Outspoken critic believes BBC art poll is irrelevant
ONE OF THE world's greatest living art critics, renowned for his furious attacks on contemporary artists, has now turned his anger on the BBC by refusing to go on the flagship Today programme to discuss Britain's favourite painting.
In what the BBC has described as the first ever national survey of paintings to be held anywhere in the world, the public have been invited to vote for any painting in Britain to determine the nation's greatest work of art.
The poll has attracted such artistic luminaries to discuss their favourite painting as Jack Vettriano and Boris Johnson, but held no attraction for Time Magazine critic Robert Hughes who was scheduled to appear on Saturday's broadcast.
Yesterday, he dismissed the poll as a "minor circulation-building exercise" and said he refused to discuss it because it was of "no relevance".
Hughes, who is in Edinburgh to deliver a lecture as part of the Arts Festival, said: "Of course there are wonderful works of art in England. A deposit of hundreds and hundreds of years of commissioning and artists living here, and the systematic plunder of other countries [has created] an absolute treasure house as far as the visual arts is concerned.
"As for saying what is the greatest, the fastest, the thinnest, and all that stuff, is not what I am into. In my opinion there is nothing to which it could be relevant except a minor circulation-building exercise."
Hughes, who is widely regarded as one of the most esteemed and widely read art critics, was invited to Edinburgh University to deliver a lecture on great artists to coincide with the opening of the Paula Rego exhibition at the Talbot Rice Gallery.
Speaking ahead of the lecture, the critic launched a scathing attack on the contemporary British art scene dismissing Brit Art as a journalistic invention.
"If you ask me who the English artists I most admire who are living today I don't think any of them will be the names one would include under Brit Art. The most famous of them, Damian Hirst, has certainly taken a terrible nosedive of late and I don't think the famous shark was all that great.
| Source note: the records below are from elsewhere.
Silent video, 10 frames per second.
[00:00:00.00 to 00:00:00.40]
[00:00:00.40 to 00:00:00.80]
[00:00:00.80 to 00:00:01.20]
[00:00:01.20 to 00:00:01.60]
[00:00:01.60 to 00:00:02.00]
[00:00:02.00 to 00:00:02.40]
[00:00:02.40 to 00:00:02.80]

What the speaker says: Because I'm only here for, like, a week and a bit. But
It would have been much more interesting if he had caught it himself instead of getting Charlie Saatchi to get a big Australian game fisherman to catch it. I think Tracy Emin's stuff is amateurish rubbish."
When asked what he thought of Jack Vettriano's work, Hughes said:
"Jack who? If he has achieved that sort of price then good luck to him."
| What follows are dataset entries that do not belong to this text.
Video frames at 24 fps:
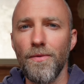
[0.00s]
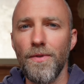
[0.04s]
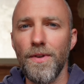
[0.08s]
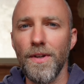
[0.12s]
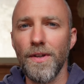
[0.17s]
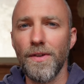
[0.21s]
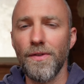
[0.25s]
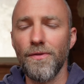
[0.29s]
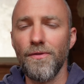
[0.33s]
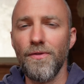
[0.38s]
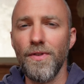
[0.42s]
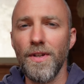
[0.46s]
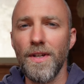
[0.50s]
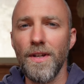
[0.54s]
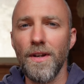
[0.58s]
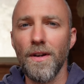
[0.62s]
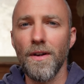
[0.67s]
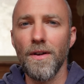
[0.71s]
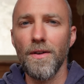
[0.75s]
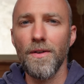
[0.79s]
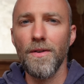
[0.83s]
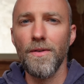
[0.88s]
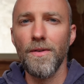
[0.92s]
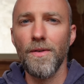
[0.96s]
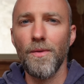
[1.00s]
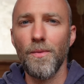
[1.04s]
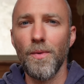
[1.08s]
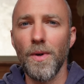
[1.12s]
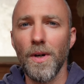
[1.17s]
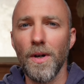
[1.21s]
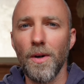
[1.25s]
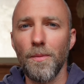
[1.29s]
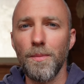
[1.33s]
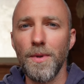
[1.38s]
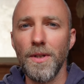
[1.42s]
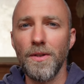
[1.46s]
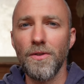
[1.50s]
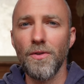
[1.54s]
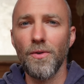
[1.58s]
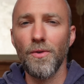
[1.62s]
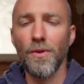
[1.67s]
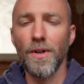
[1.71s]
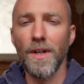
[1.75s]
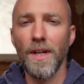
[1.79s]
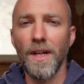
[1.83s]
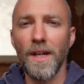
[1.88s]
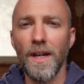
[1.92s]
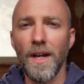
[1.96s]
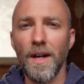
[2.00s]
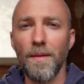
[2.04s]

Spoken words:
this video where I'll be talking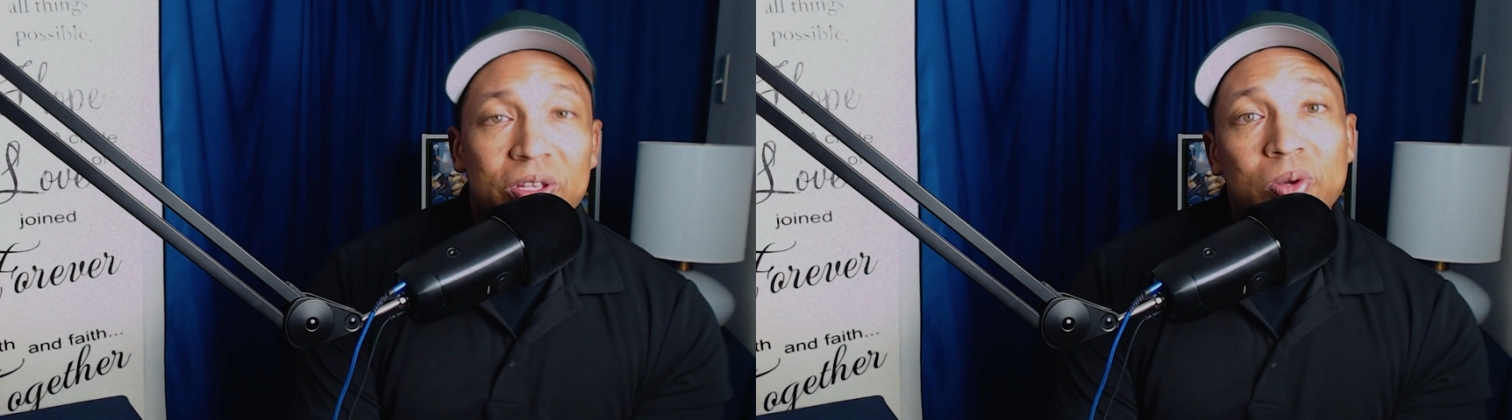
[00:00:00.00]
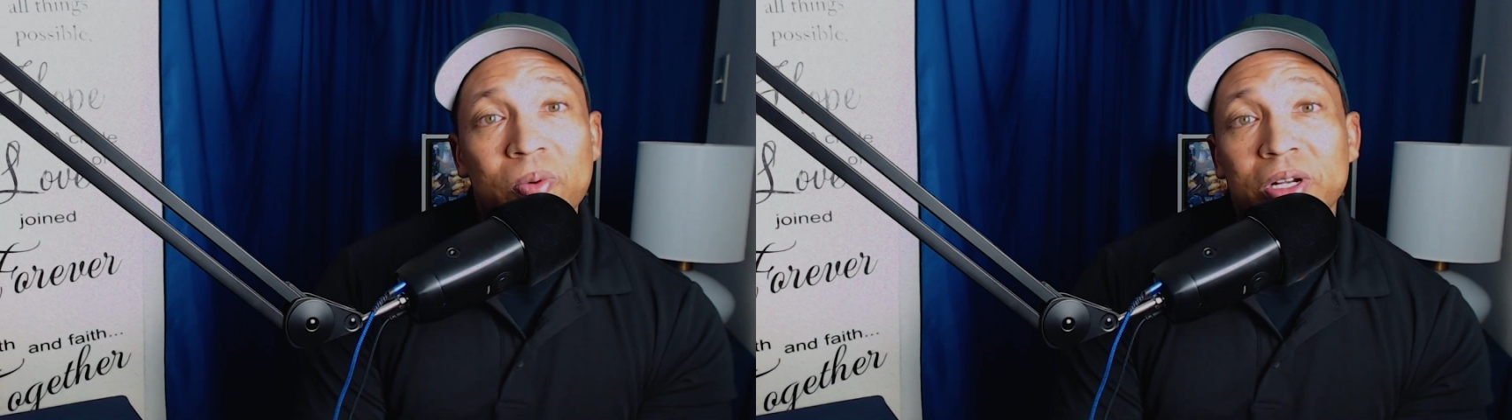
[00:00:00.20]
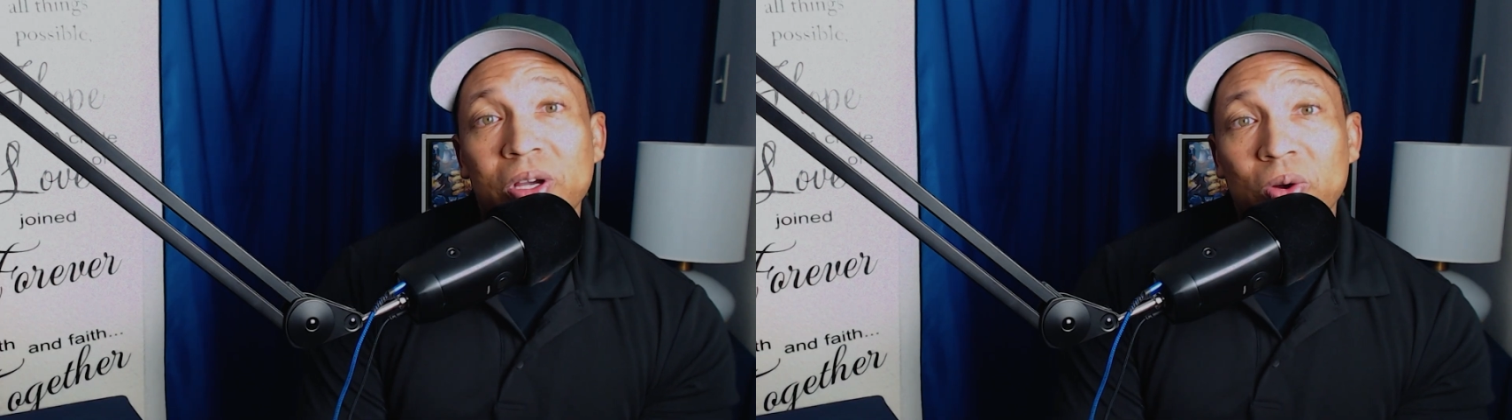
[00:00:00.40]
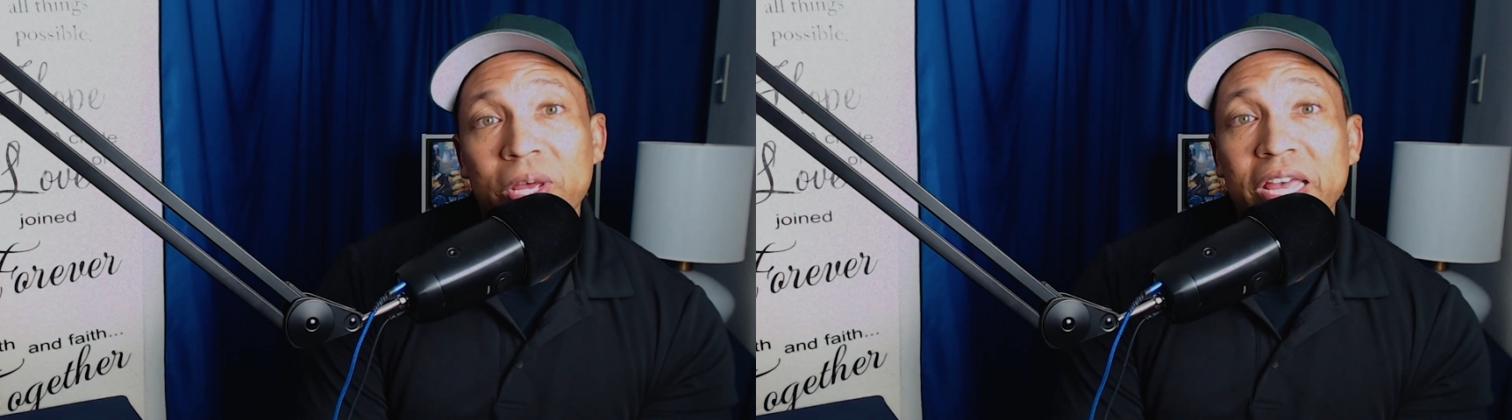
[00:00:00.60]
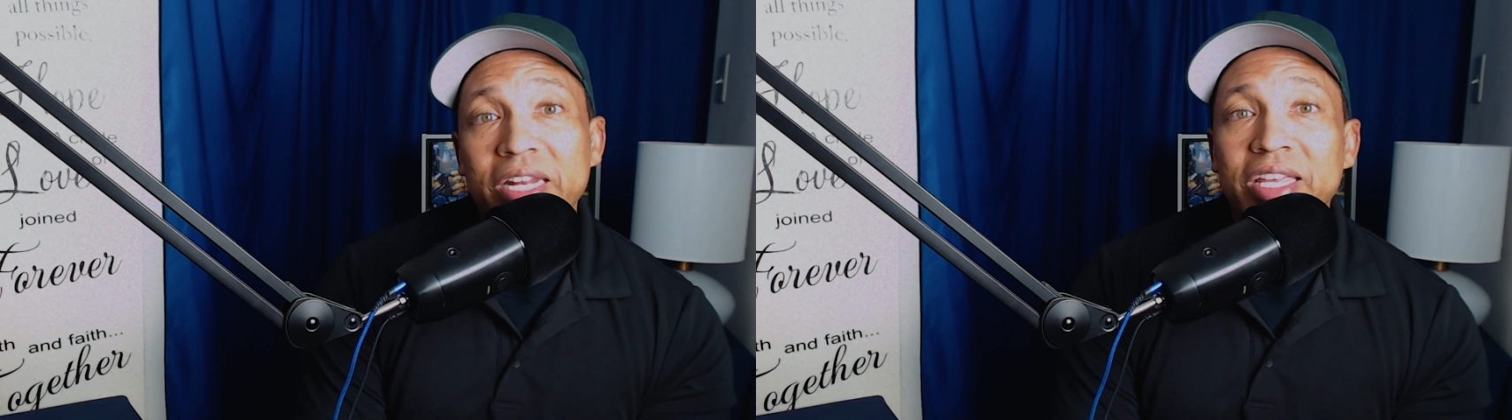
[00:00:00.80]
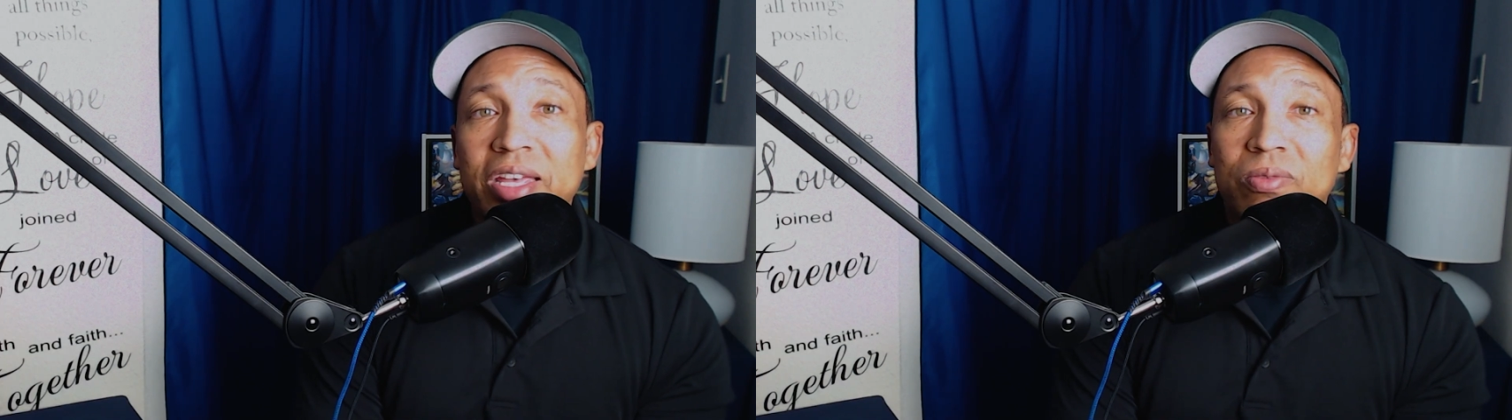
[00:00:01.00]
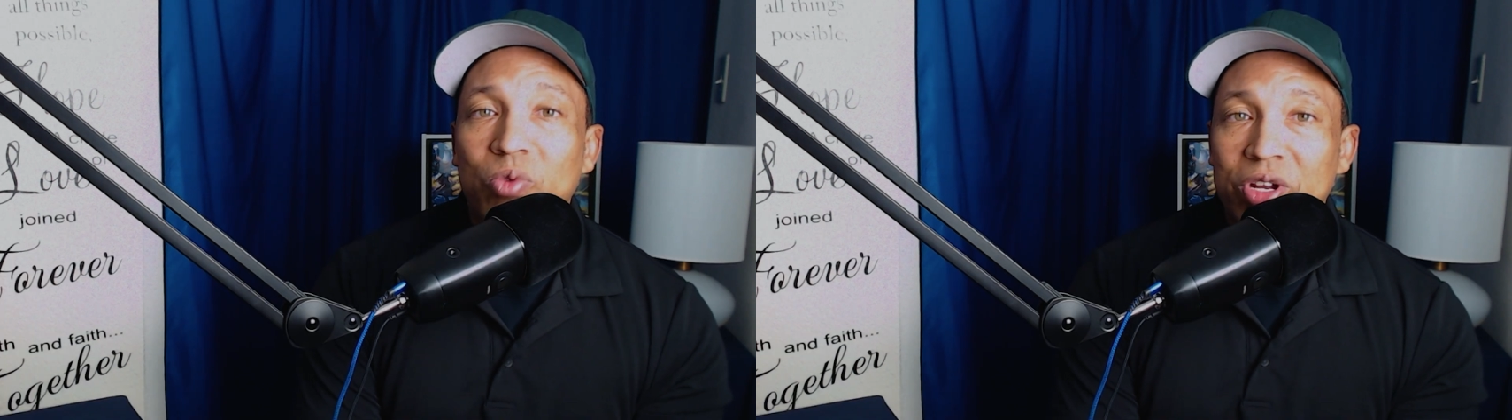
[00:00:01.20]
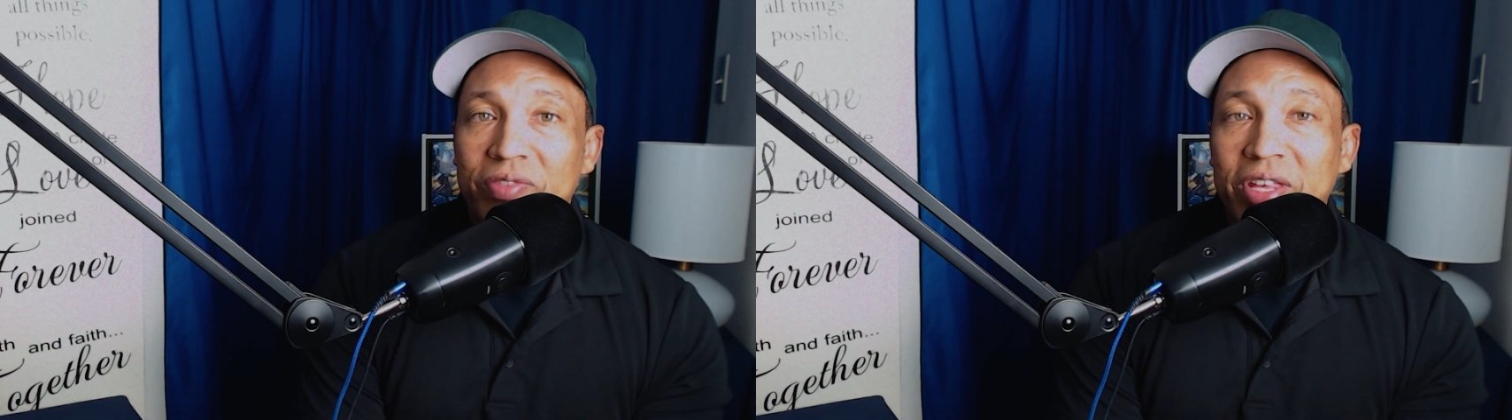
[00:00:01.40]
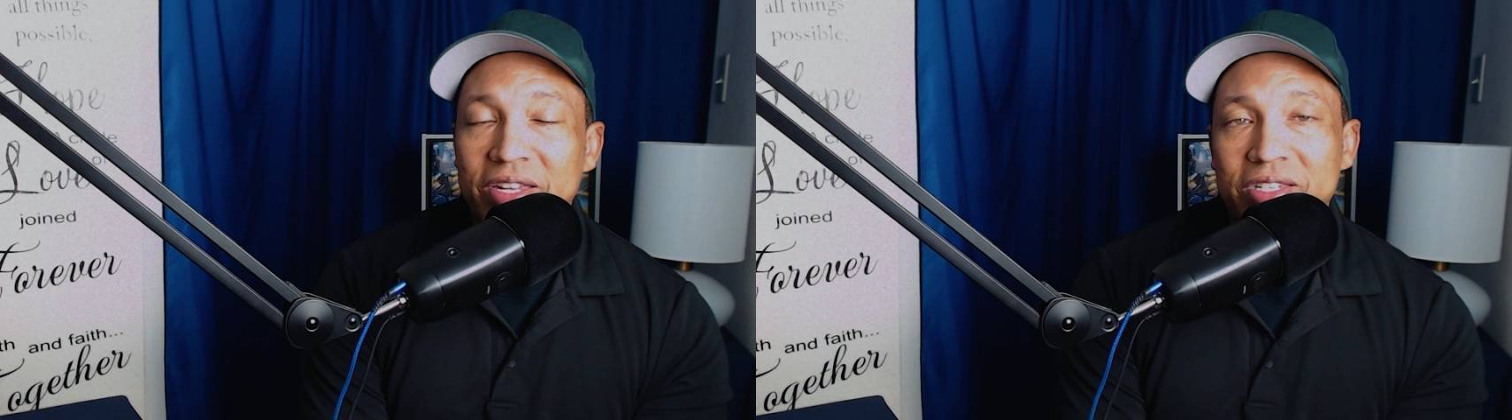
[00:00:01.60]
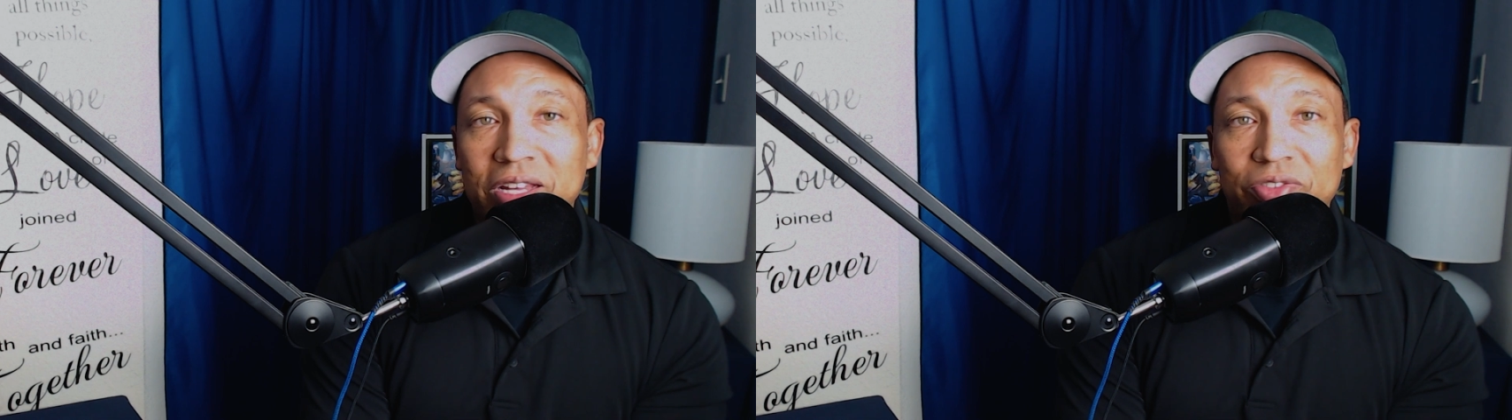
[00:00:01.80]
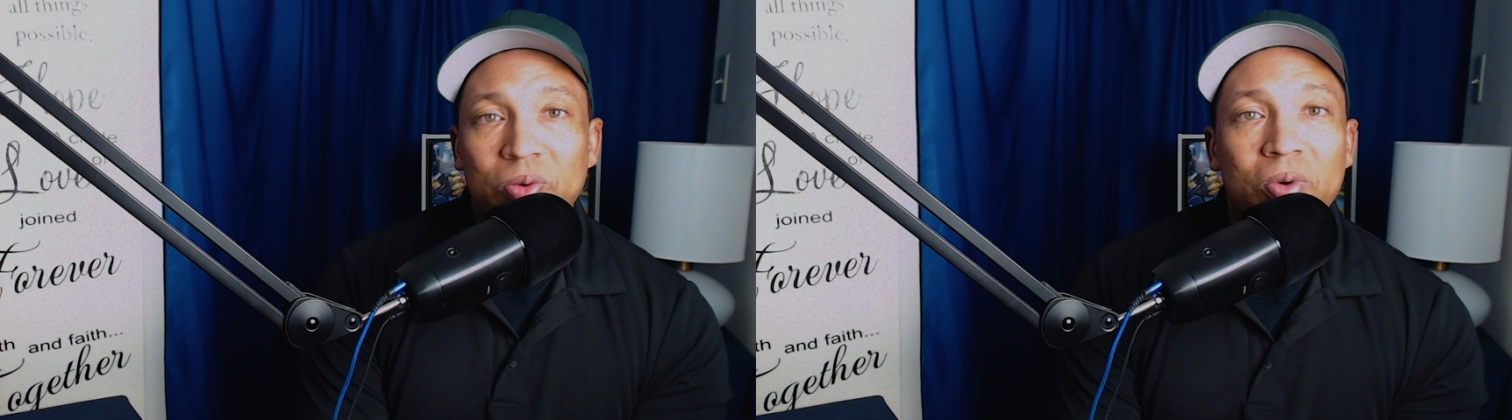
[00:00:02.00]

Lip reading: You want to go ahead and get rid of that stuff.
In 1999 Hughes was left in a coma for five weeks after the late-night crash on May 28, 1999, along a dark stretch of Outback road. Yesterday, he said he was making a full recovery and that the experience taught him that there is nothing on the other side.
"During my whole experience I never had the slightest intimation that there was life on the other side. All I remember was darkness and pain. Anyway, the upshot of filling my days lying in hospital like a 60s hippy is that I thought maybe I should explain myself to myself so I am writing my autobiography.
"The first part, which has the working title Out of Australia, covers the circumstances of growing up in an intensely religious household and moving from Australia to England to Europe."
Born in Sydney, Hughes graduated from that city's St Ignatius College and went on to Sydney University, where he studied the arts and architecture. He abandoned his course of study at 21 when he was commissioned to write a history of Australian painting. Before joining Time he had stints on a number of British papers including the Sunday Times.